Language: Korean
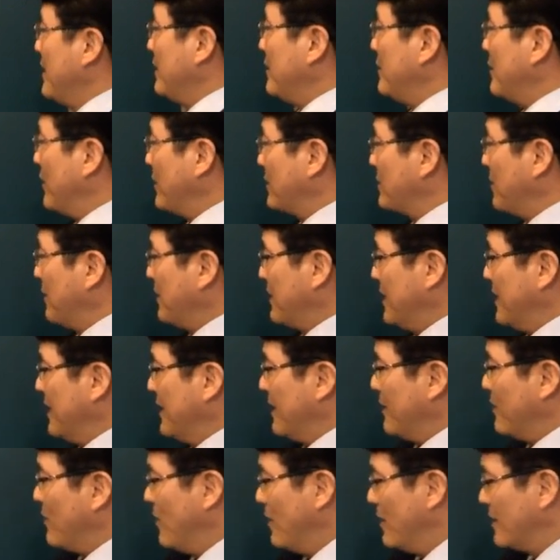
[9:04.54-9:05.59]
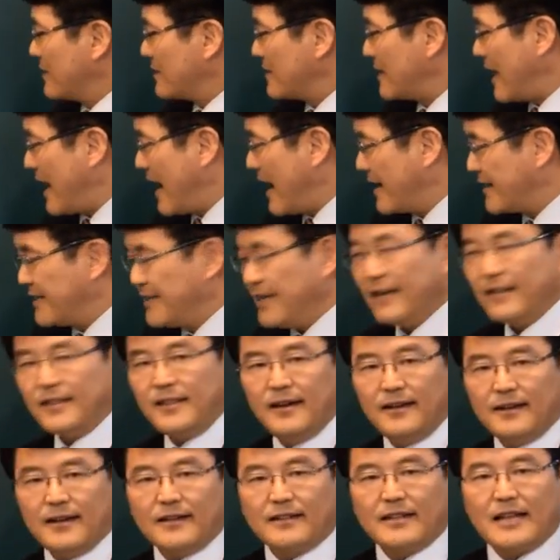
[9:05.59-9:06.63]
여성이 사시에
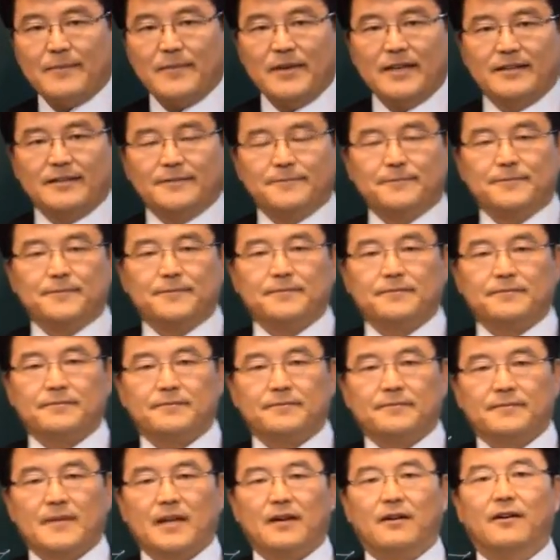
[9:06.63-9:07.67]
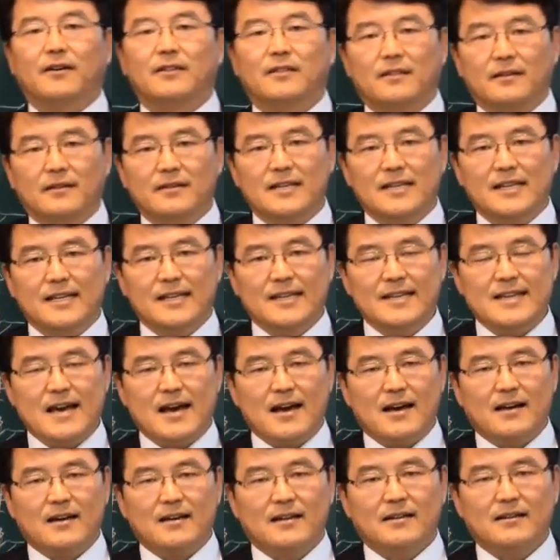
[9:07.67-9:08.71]
태어났다면 어떤
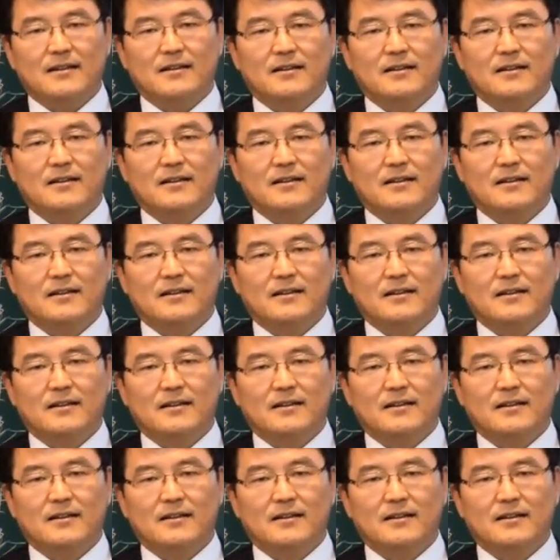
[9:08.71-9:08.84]
일이냐.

* * * *

| What the exercise asks |
Each line from the one that holds "[9:05.59-9:06.63]" through the final line of the data must be retyped exactly; the pictures must not appear.

| Response box |
[9:05.59-9:06.63]
여성이 사시에
[9:06.63-9:07.67]
[9:07.67-9:08.71]
태어났다면 어떤
[9:08.71-9:08.84]
일이냐.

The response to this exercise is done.